We also removed a lot of fishing nets and fishing rope that has been discarded and washed to shore. The netting especially is harmful to sea life.
We worked away throughout the morning lifting litter and getting to know each other. Each person had their own reason for helping on that day. One was a local, who I think was glad that people had come to lend a hand as there is an overwhelming amount washed up each year, too much for locals to keep removing themselves.
There was Steve who organised it and his wife and friend. Steve and his wife enjoy nights away in the area and all 3 of them are keen outdoor enthusiasts.
A family who came and were keen to look for nurdles too. She was great at explaining what nurdles were as most of us hadn’t really heard of them and where they came from. She also educated us on reporting them and the dangers of them.
One member of the group came along to help as she had a spare day before flying home to Australia to visit her parents.
Most of the rubbish that was collected is washed in to this lovely little place from the Clyde. Glasgow is a large city and it is home to many events throughout the year. Many of these are near to the Clyde. Not all this rubbish is able to get collected and removed safely with some becoming entrapped in bushes and other hard to reach places. With weather and movement of wildlife this can travel and often ends up in the Clyde.
Here it travels along the waterways affecting sea life and other wildlife. Plastics can break down into micro-plastics and be consumed so as well as harming our planets animals and marine life it is also entering our own food-chain.
As we left, just after 2pm we had already collected over 20 bags of rubbish and considering that the most picked up piece of litter was bottle tops I think that is quite impressive. More of the group stayed and helped and then a few people were going to go on the Sunday and try to collect more.
This may not seem a lot to some people but, remember, every little helps.
· 90% of litter collected from beaches is plastic
· The introduction of the 5p levy on single use plastics bags reduced the number of these bags found on UK beaches by 4% in the first year. The number of bags being found is still declining, so a great result.
· Turtles often mistake plastic bags and balloons for jellyfish, which they feed on. This results in causing them great digestive problems and even death.
· Balloon related litter has risen by over 50% in resent years due to people using them to mark events, often these are released balloons.
· Nurdles are found on 75% of UK beaches. Nurdles are small plastic pellets, the raw material used to make plastics. These are so small that they often get into our waters through various means and are now polluting our beaches.
· All plastics that have been created since the 50’s still remain on earth to this day.
Many Ways to Help
Now this wasn’t the first time I had been out and helped clean up a designated area with a group of people I had never met. I have been involved in a few Cito’s (cache in trash out) over the years. This is an event held within the Geocaching Community, read more here about Geocaching.
During one of the above events I even helped to remove the shell of a power boat of a beach!

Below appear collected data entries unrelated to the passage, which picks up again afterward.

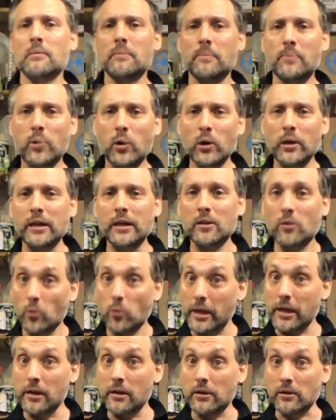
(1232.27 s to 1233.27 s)
putting the
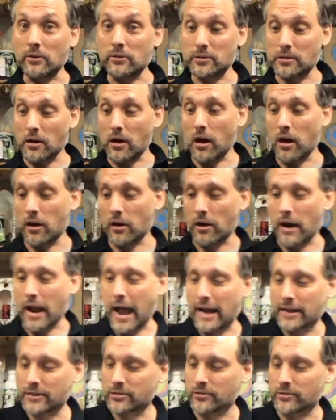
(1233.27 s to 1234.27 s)
wheels on our
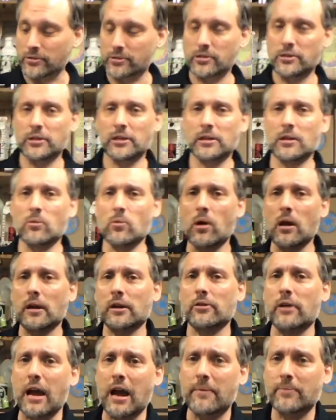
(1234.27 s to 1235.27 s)
axles. So you're going to want to
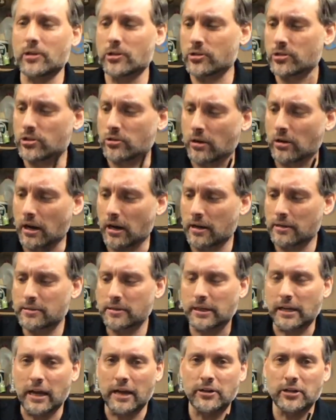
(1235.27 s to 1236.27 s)
grab your straws.
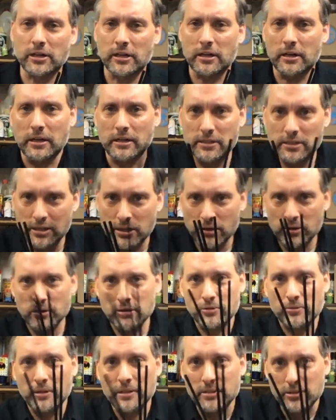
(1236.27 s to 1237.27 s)
Again, you're going to need 2 to
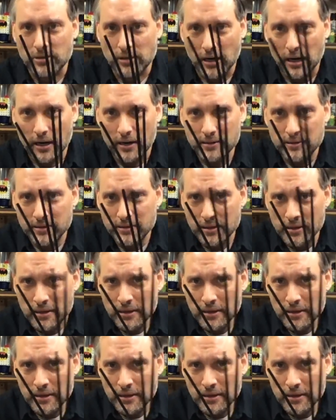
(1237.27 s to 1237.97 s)
3 straws.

We also try to carry a spare bag with us when we go walking, caching, hiking or camping and pick up 1 bag of litter while out. Every little helps in my eyes.
· Always take your rubbish home or dispose of it correctly in bins, try to recycle where possible.
· If you do find nurdles on a beach you can report them at https://www.nurdlehunt.org.uk.
· try to reduce the amount of plastics you use yourself. The less we use the less there will be damaging our planet and wildlife.
· Organise your own clean up in an area that is special to you.